E igualmente me solidarizo con los profesionales de la Justicia o de otras profesiones relacionadas con el mundo del Derecho, por las ocasiones en que reciben escritos de ciudadanos o de letrados que pueden resultar de difícil comprensión.

            ¿Depende todo del Ministro de Justicia? No. Porque, para comenzar y por competencias, a él solo le atañen directamente las iniciativas que se generan en el propio Ministerio (independientemente de las compartidas con otros ministerios). El problema supera al de un Ministerio concreto, ya que ahora nos referimos a una defectuosa técnica legislativa que no parece atender a recomendaciones europeas como las de Better Regulation. Entonces,  ¿por qué apelo aquí a su sensibilidad y consideración (y me consta que es un Ministro preocupado por una buena y correcta expresión escrita y oral)?

 Porque, a propósito de la redacción de las leyes y también de los escritos procesales de todo origen público (ya sean formularios o resoluciones de los órganos de judiciales), quien idealmente podría hacerlo sería el Ministerio de Justicia, por la especial trascendencia que tienen las resoluciones en esta materia y porque, y muy especialmente, ya se ha trabajado anteriormente desde el Ministerio en esta materia que ahora parecer haberse abandonado. En ese trabajo inicial, tras hacer un estudio a nivel mundial sobre políticas públicas en esta materia para determinar qué medidas podrían tomarse en nuestro país, se estudió en profundidad la redacción de las normas así como, y en particular: el lenguaje escrito, el oral, las plantillas procesales y hasta el lenguaje jurídico de los medios de comunicación.

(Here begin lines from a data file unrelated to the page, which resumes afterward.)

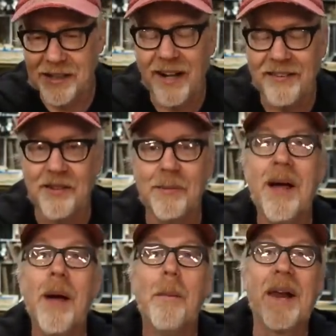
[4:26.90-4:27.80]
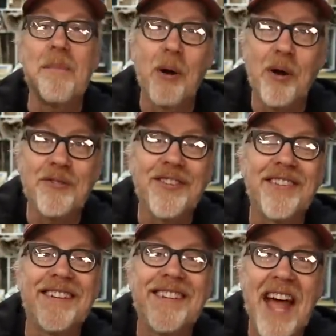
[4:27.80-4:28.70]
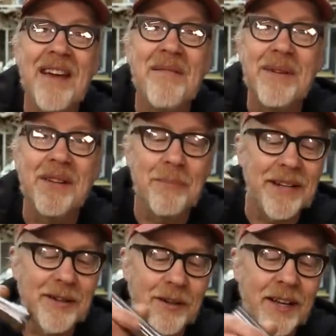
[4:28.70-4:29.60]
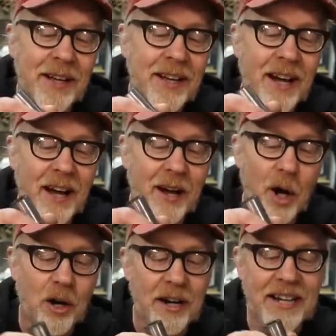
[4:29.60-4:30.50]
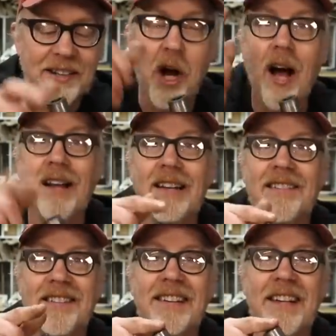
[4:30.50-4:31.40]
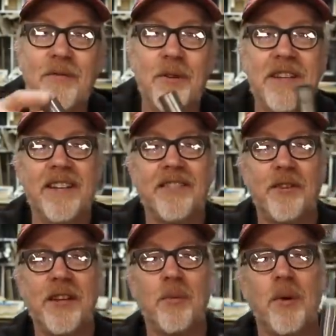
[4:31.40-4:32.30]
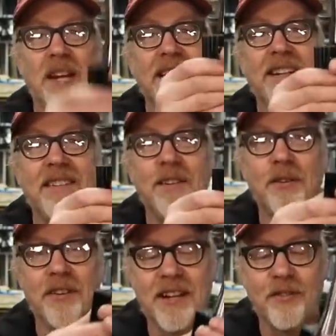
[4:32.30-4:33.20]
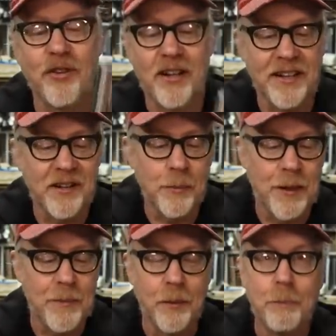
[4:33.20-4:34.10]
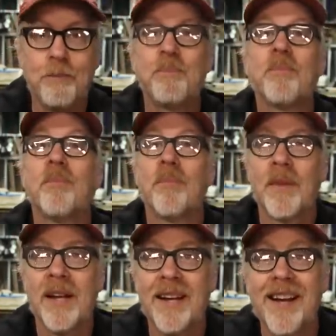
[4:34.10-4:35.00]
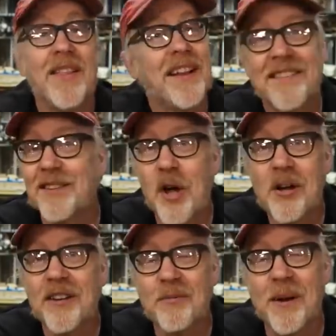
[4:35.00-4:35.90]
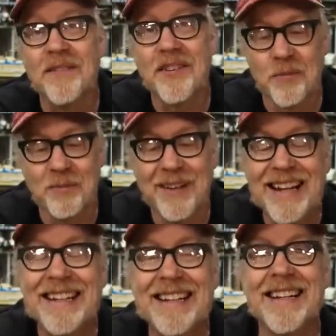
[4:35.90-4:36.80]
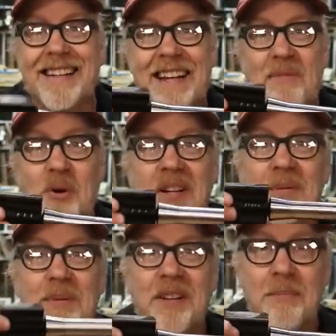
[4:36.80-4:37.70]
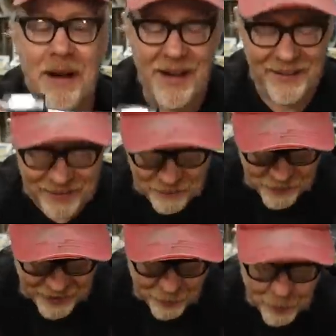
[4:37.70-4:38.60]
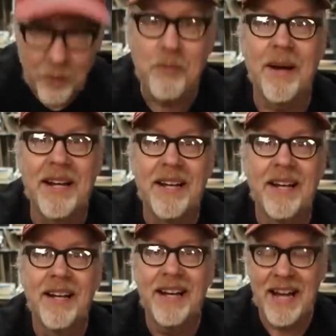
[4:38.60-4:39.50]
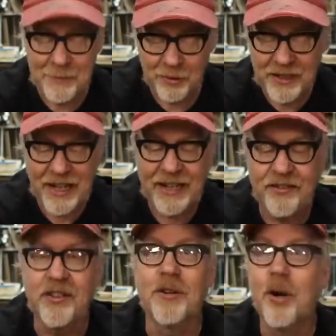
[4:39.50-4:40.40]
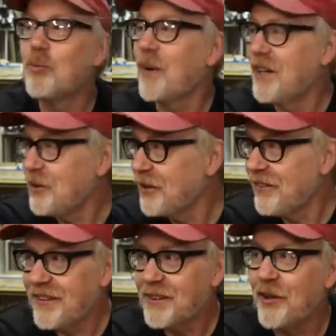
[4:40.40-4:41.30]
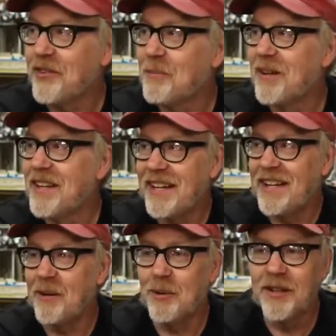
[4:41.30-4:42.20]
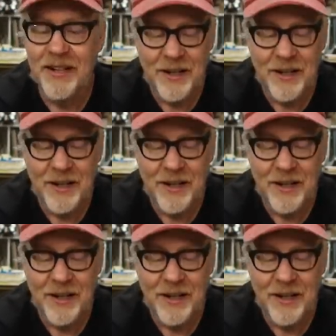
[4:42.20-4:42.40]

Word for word: custom. But I purchased a 10 millimeter uh, R8 collet to live with this so that when I need to use it, I can chuck it into my mill. That's the longest way of explaining that I'm going to build a box that fits both my Haimer gauge here. Oh, right, you can see the close up on that camera.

Concretamente, podemos solicitar al Ministro que retome la cuestión desde su Ministerio, y decida qué prácticas -algunas ya han tenido notable éxito en la mayoría de países que nos circundan- pueden desarrollarse en España para que nuestra redacción (y exposición oral también) en materia jurídica resulte notablemente mejorada con relación a lo existente en la actualidad. Porque ¿con qué contamos por ahora? Básicamente con un Informe de la Comisión de Modernización del lenguaje jurídico, al que será complicado el acceso público  desde la web del Ministerio en el sentido de que, en general, se desconoce su existencia (el Informe conllevaba unos documentados estudios, que prácticamente se desconocen).

 La primera vez que el Ministerio de Justicia abordó la necesaria modernización del lenguaje jurídico fue hace ya dos años, cuando se publicó el Informe citado. Después de que finalizara el trabajo de la Comisión de Modernización del lenguaje jurídico, se previó la constitución de una Comisión para la claridad del lenguaje jurídico que, por diversos avatares, no ha llegado a ser más que un proyecto.